Resenha: Vidas Secas - Graciliano Ramos
Vidas Secas representa uma
verdadeira síntese do que foi a Segunda Fase do Modernismo no Brasil. Época em
que os escritores brasileiros preocuparam-se em evidenciar as mazelas do país,
traçando um panorama da condição sócio política nacional. Temas como o coronelismo,
a exploração humana, o abandono do Estado, e a falta de dignidade como
princípio básico do direito humano são denunciados por meio de personagens
periféricas que suportam as agruras de uma vida indigna e determinada por sua
malfadada condição social.
A narrativa constituída em
terceira pessoa e linguagem formal registra a fuga de uma família de retirantes
que recorre a esmo o arrido sertão nordestino em busca de condições mínimas de
sobrevivência. A hostilidade do ambiente e a ausência de vida marcam o drama
desta via crucis percorrida por Fabiano, a esposa Sinhá Vitória, seus filhos, o
menino mais velho o menino mais novo e a cadelinha Baleia.
Constituída de treze capítulos
independentes a aleatoriedade em lê-los não prejudica o entendimento da obra
que é uma das mais notáveis do escritor que de maneira simples e direta soube
como poucos registrar a desumanidade dos “vencedores” frente aos vencidos num
mundo onde o homem é lobo do próprio homem. Tal desumanidade torna Fabiano,
segundo seus próprios e confusos pensamentos a se autodenominar um bicho ou
mais propriamente um cabra, ou seja, alguém que não tendo condições de gozar de
dignidade, como por exemplo, a apreensão do universo linguístico enquanto
instrumento de defesa de seus direitos, decide se resignar a uma posição
inferior e determinista como forma de resistência e estratégia de sobrevivência
em face de sua situação marginalizada.
Um contraponto a Fabiano é a
cachorrinha Baleia em sua caracterização quase humana expressa por atitudes e
sentimentos que a elevam de sua condição animal e a torna imprescindível à
família seja por meio da caça que lhes garante o alimento seja por sua
companhia afável e compreensiva para com todos da família em especial ao menino
mais velho que a toma por confidente e leal companheira.
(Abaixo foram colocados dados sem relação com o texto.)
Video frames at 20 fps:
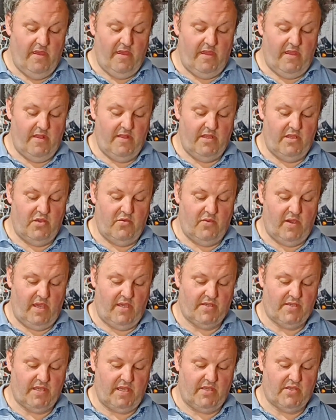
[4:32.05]
In the
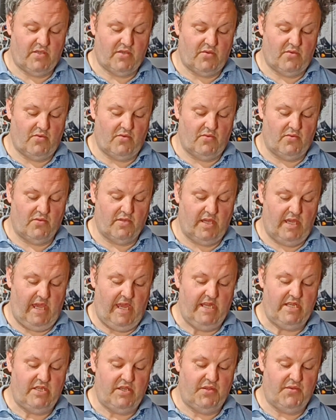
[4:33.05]
US they sold
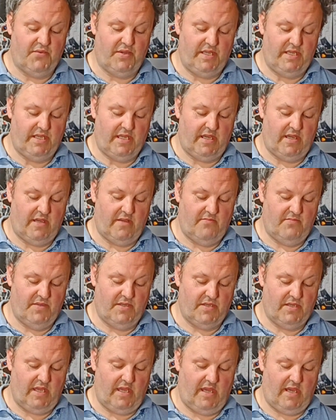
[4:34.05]
83
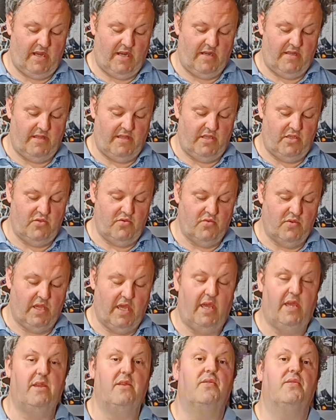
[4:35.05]
times, and in the
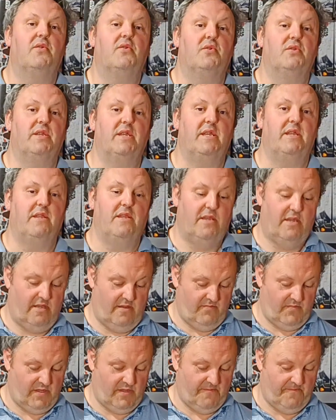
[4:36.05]
UK 13
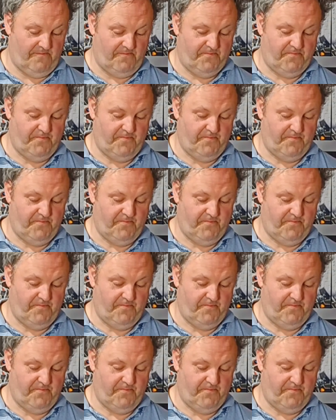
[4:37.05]
times.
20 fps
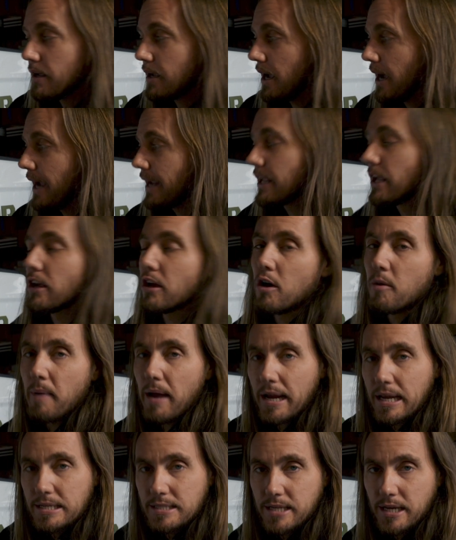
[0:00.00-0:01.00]
I can go
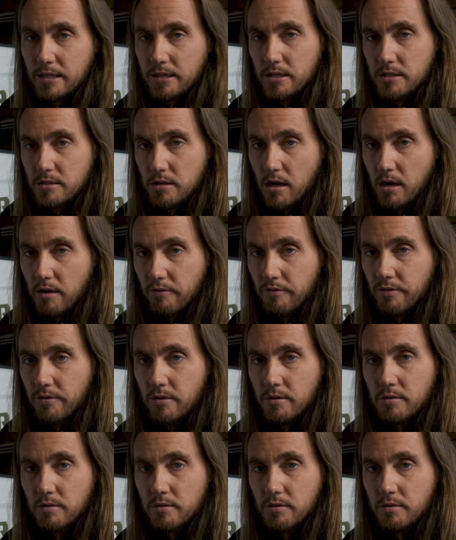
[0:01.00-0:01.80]
back and take these off.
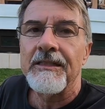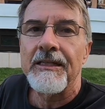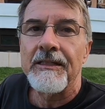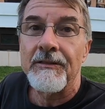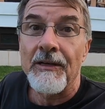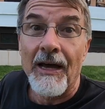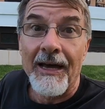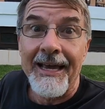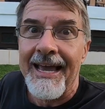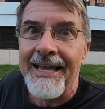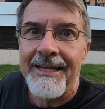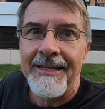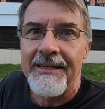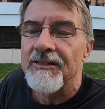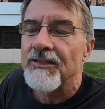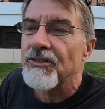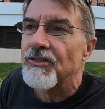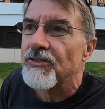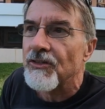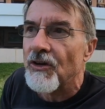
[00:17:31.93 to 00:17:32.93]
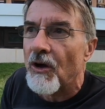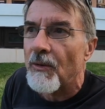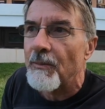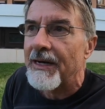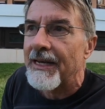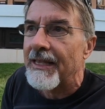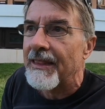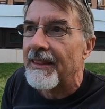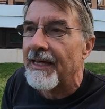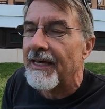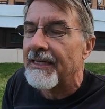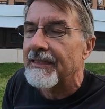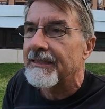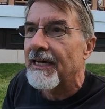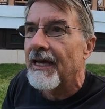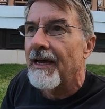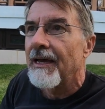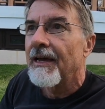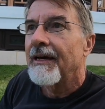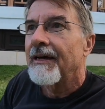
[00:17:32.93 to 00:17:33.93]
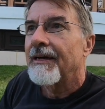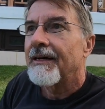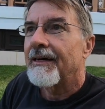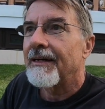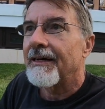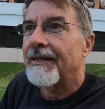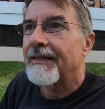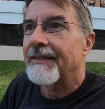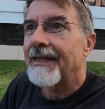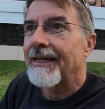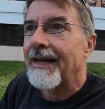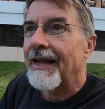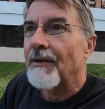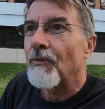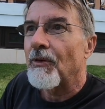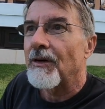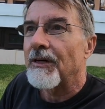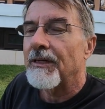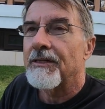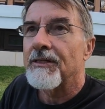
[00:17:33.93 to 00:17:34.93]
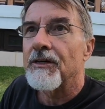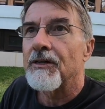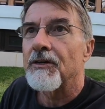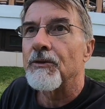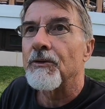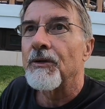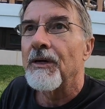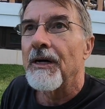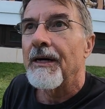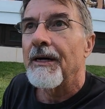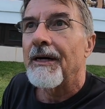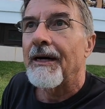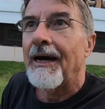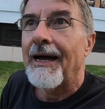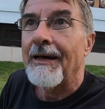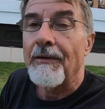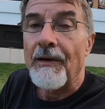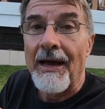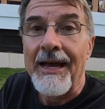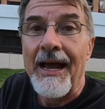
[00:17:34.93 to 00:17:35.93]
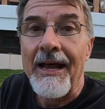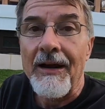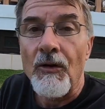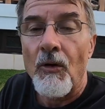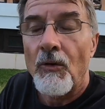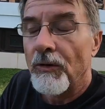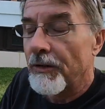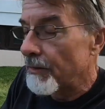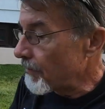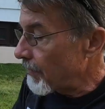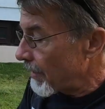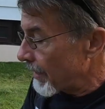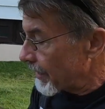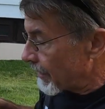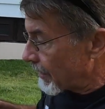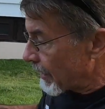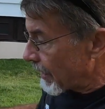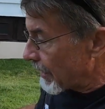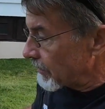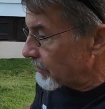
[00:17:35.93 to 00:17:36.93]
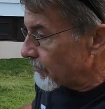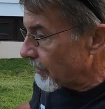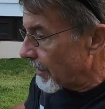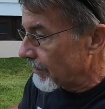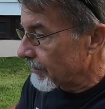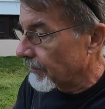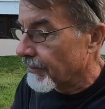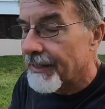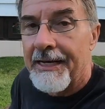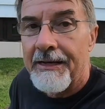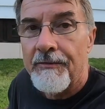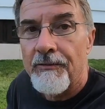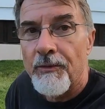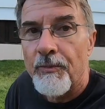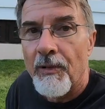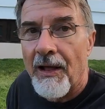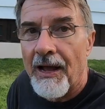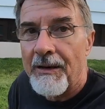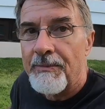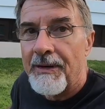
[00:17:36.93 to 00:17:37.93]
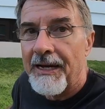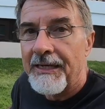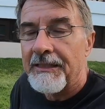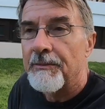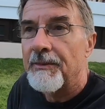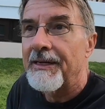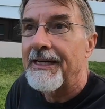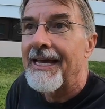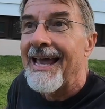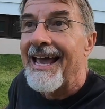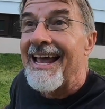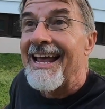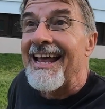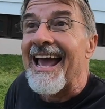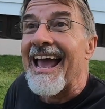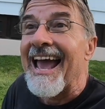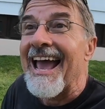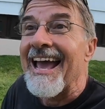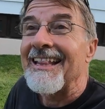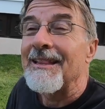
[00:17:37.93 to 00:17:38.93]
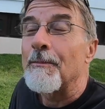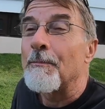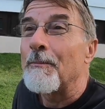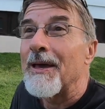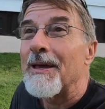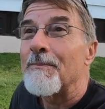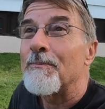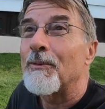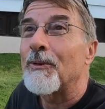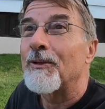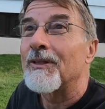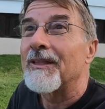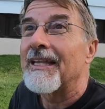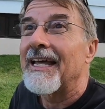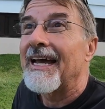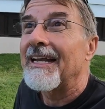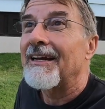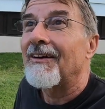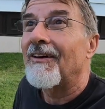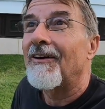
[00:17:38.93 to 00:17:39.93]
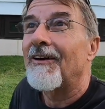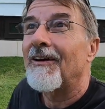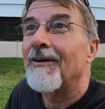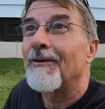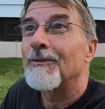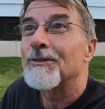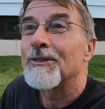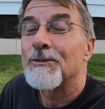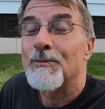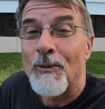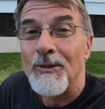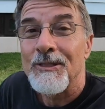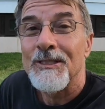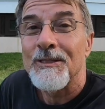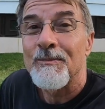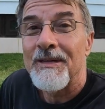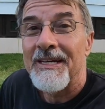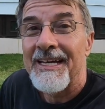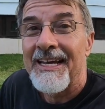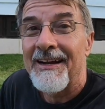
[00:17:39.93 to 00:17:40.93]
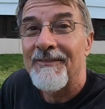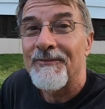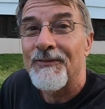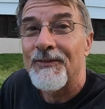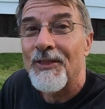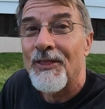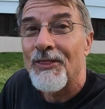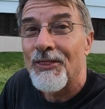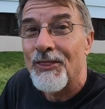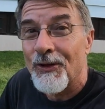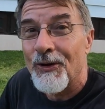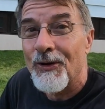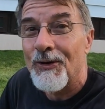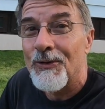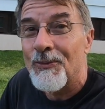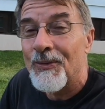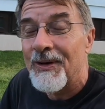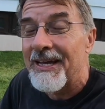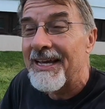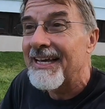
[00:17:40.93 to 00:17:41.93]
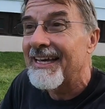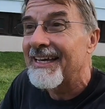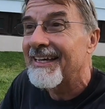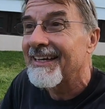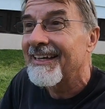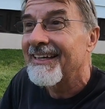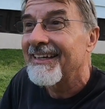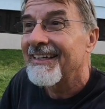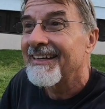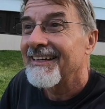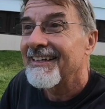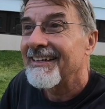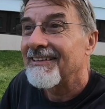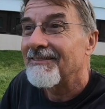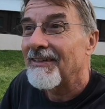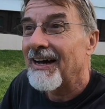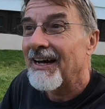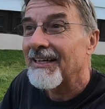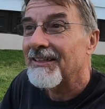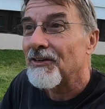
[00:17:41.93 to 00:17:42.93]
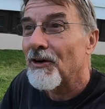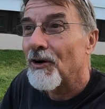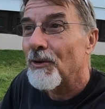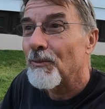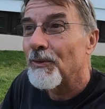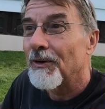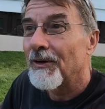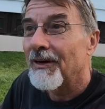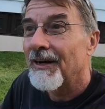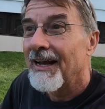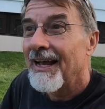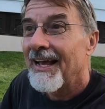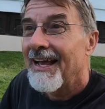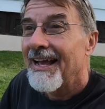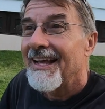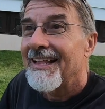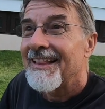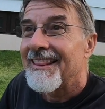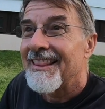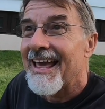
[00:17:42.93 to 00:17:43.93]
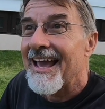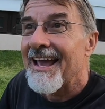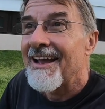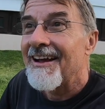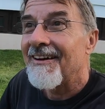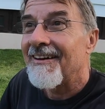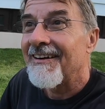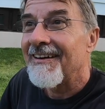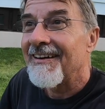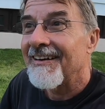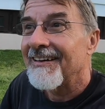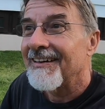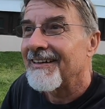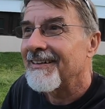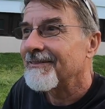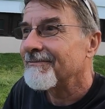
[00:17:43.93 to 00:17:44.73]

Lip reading: Again, there's so many things that I want to do. I got hold of my contractor. He replied back to me. And the people that were supposed to be here for the third week of October, they are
É ela que vai a frente
conduzindo a todos ou que fica e acompanha os que já não podem mais seguir que
possui intuição e pressente de antemão aquilo que está por vir.
Sinhá Vitória sonha com coisas
simples como, por exemplo, se esticar em uma cama de couro livrando-se da cama
de varas e seu desconforto habitual, o desejo por algo tão simples nos revela o
tamanho da precariedade enfrentada pela família que se lhes é dado o direito ao
trabalho exploratório pelo dono das terras, não se lhes é permitido sequer o
descanso digno de quem labuta em prol do lucro do patrão.
Os meninos crescerão, embora a
narrativa não apresente tal fato, e serão como Fabiano, e seguirão fugindo,
talvez cheguem à cidade, talvez venham a engrossar os cinturões da pobreza que circundam
as grandes cidades deste país, mas fatalmente preservarão o estigma de suas
vidas secas seja pela aridez e hostilidade de seu habitat seja por suas vidas
ressecadas, mortas na ausência de dignidade e esperança.